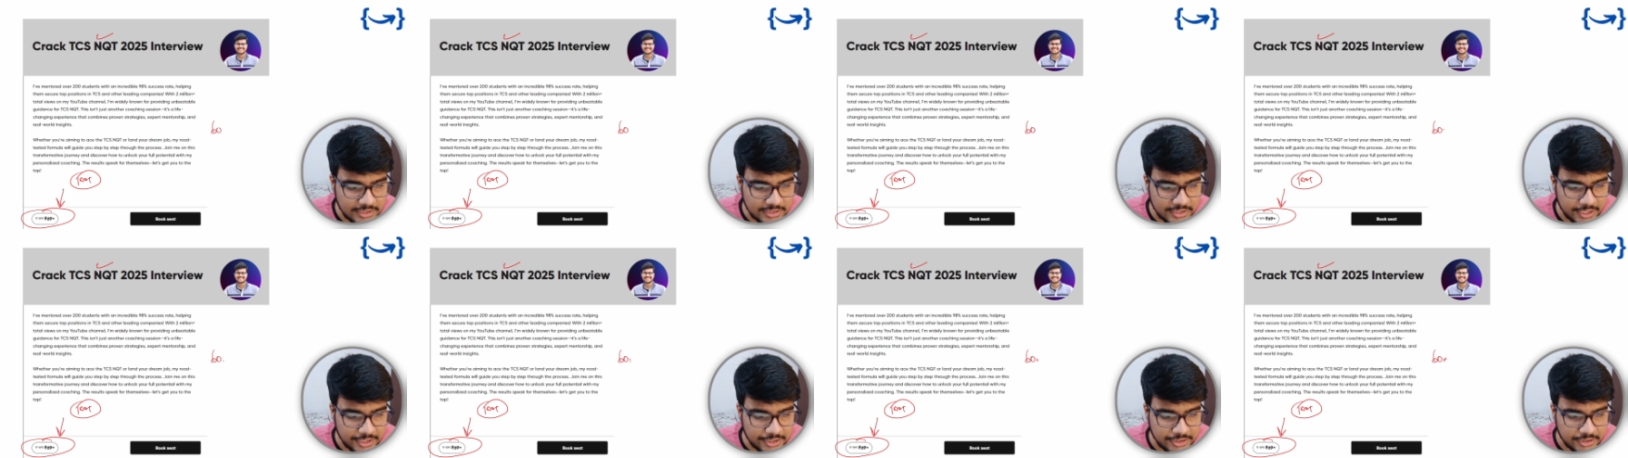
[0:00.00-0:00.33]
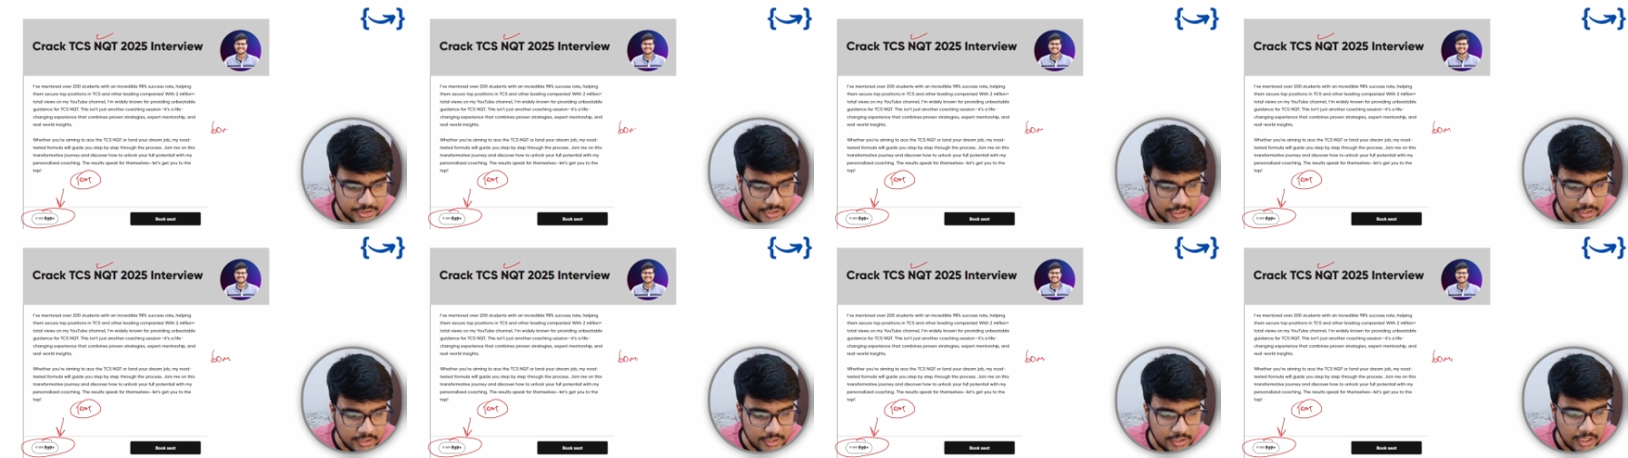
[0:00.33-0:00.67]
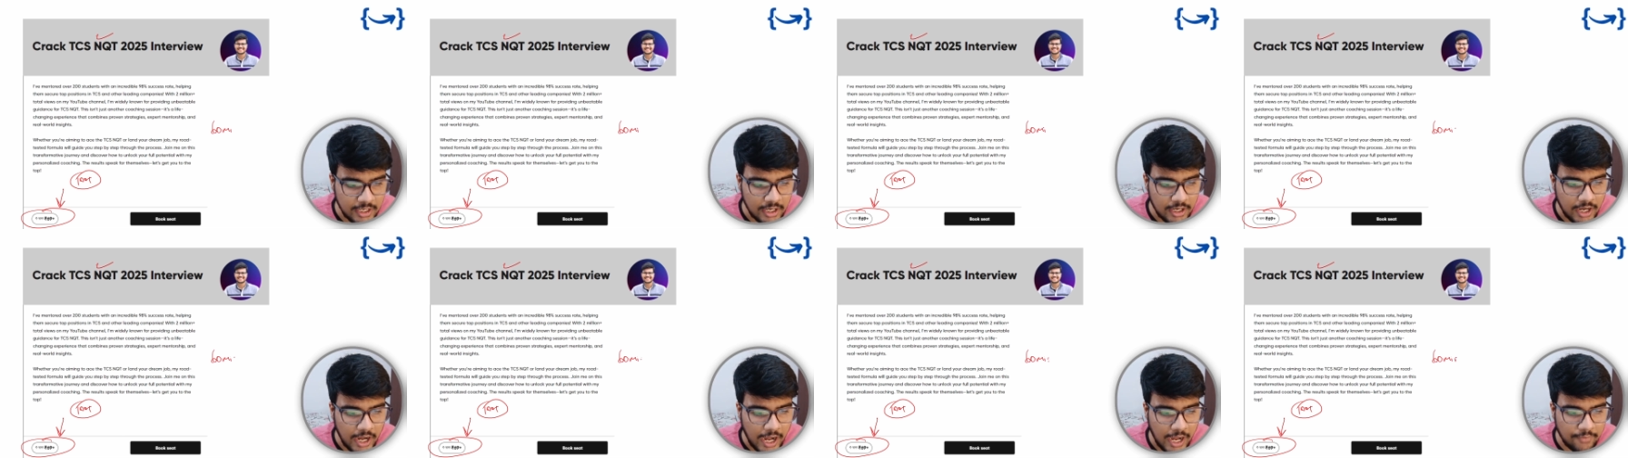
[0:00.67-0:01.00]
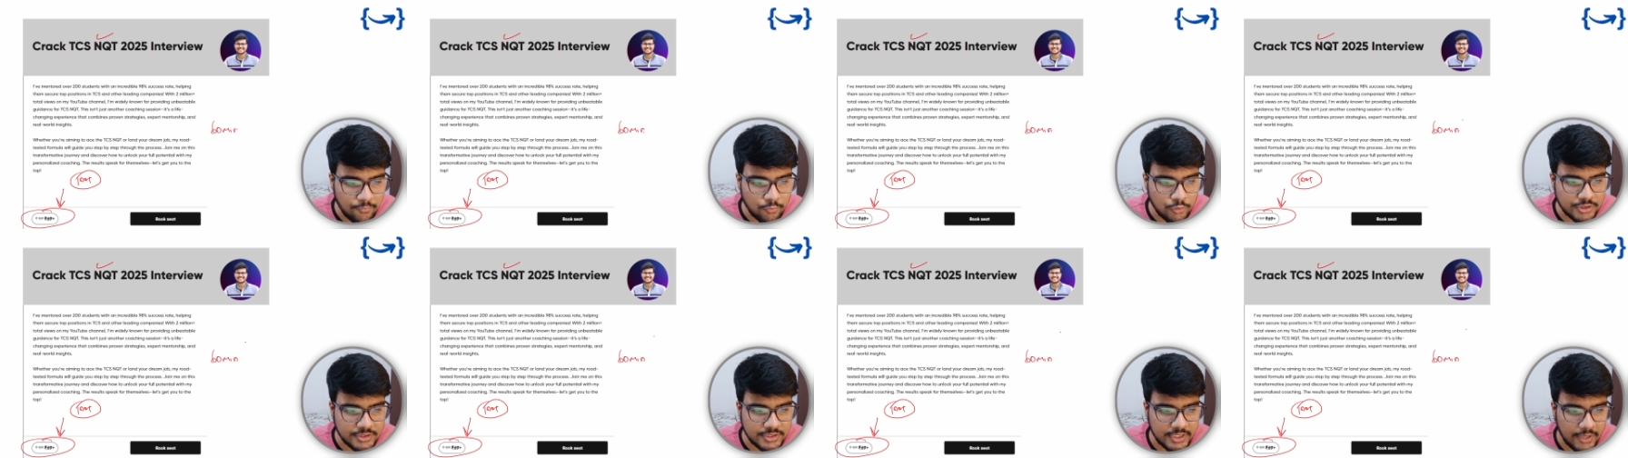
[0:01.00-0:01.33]
session.
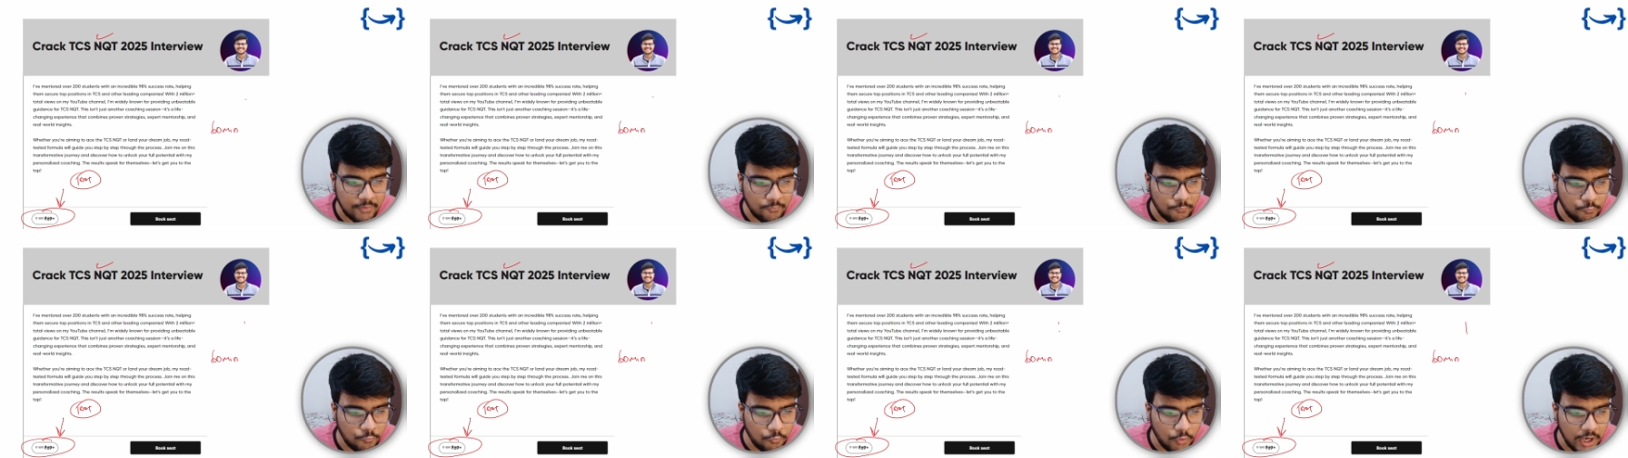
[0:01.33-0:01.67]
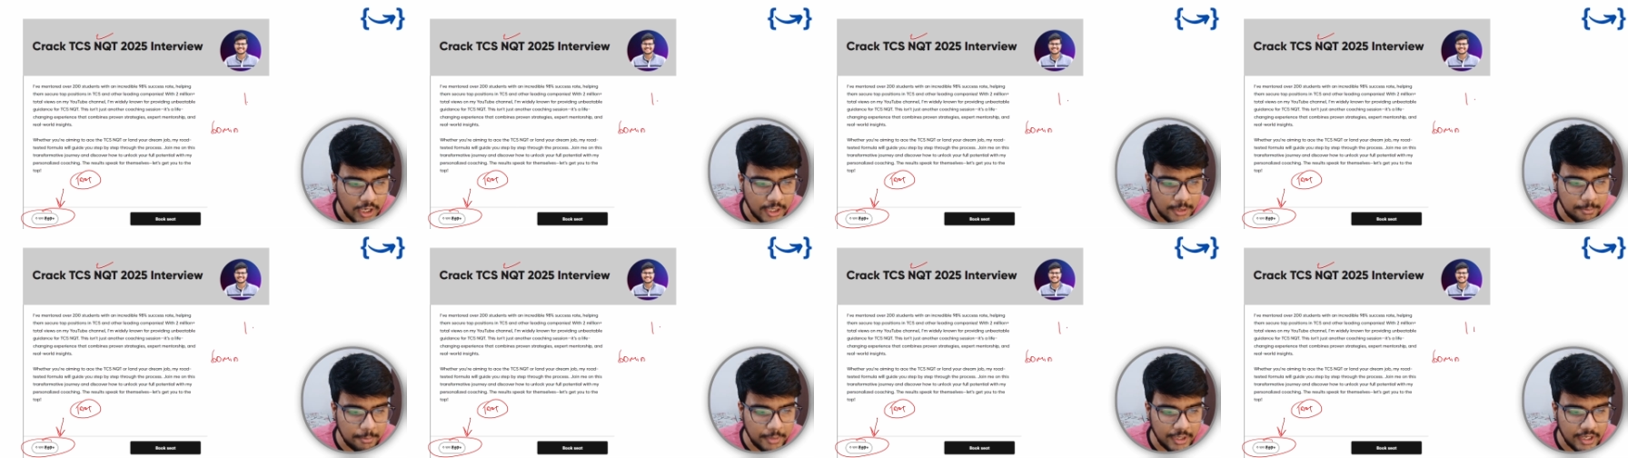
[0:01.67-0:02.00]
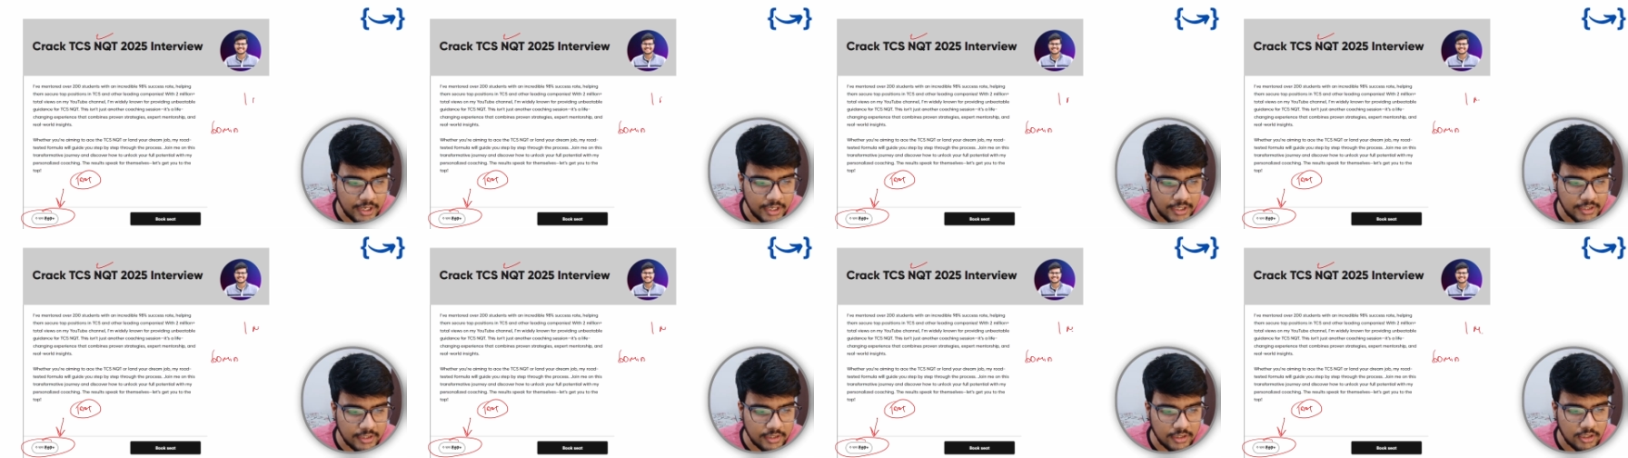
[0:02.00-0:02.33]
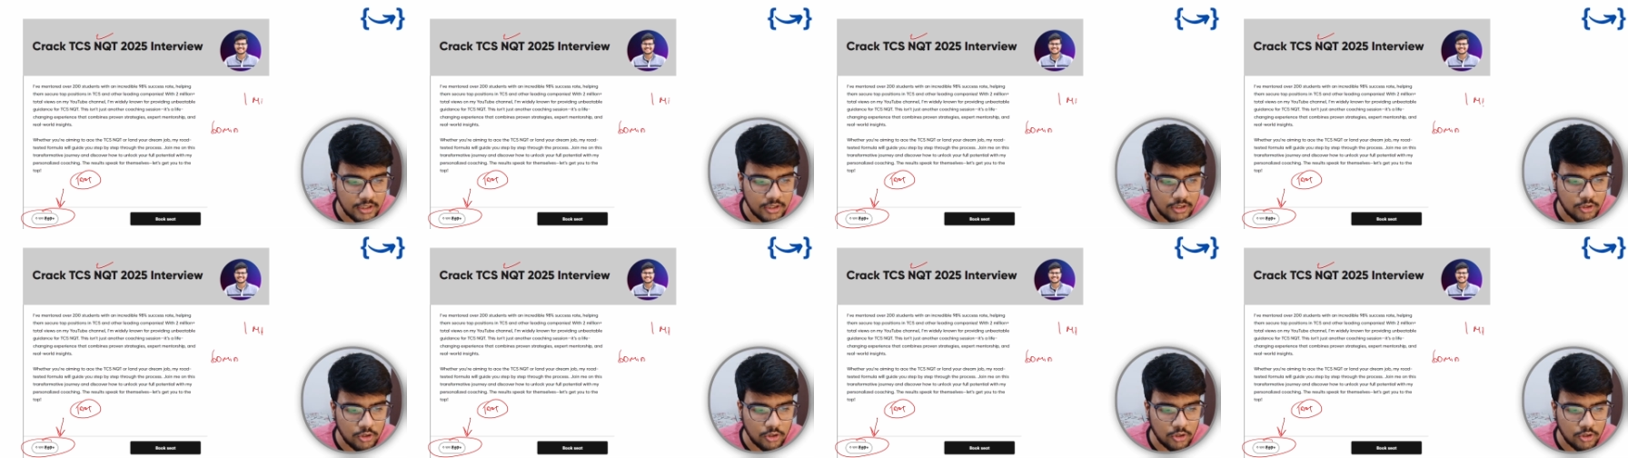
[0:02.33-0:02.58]
I would say 1 minute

> **Problem details**
Quote everything in the listing above exactly; pictures are the only thing to omit.

> **Result of this exercise**
[0:00.00-0:00.33]
[0:00.33-0:00.67]
[0:00.67-0:01.00]
[0:01.00-0:01.33]
session.
[0:01.33-0:01.67]
[0:01.67-0:02.00]
[0:02.00-0:02.33]
[0:02.33-0:02.58]
I would say 1 minute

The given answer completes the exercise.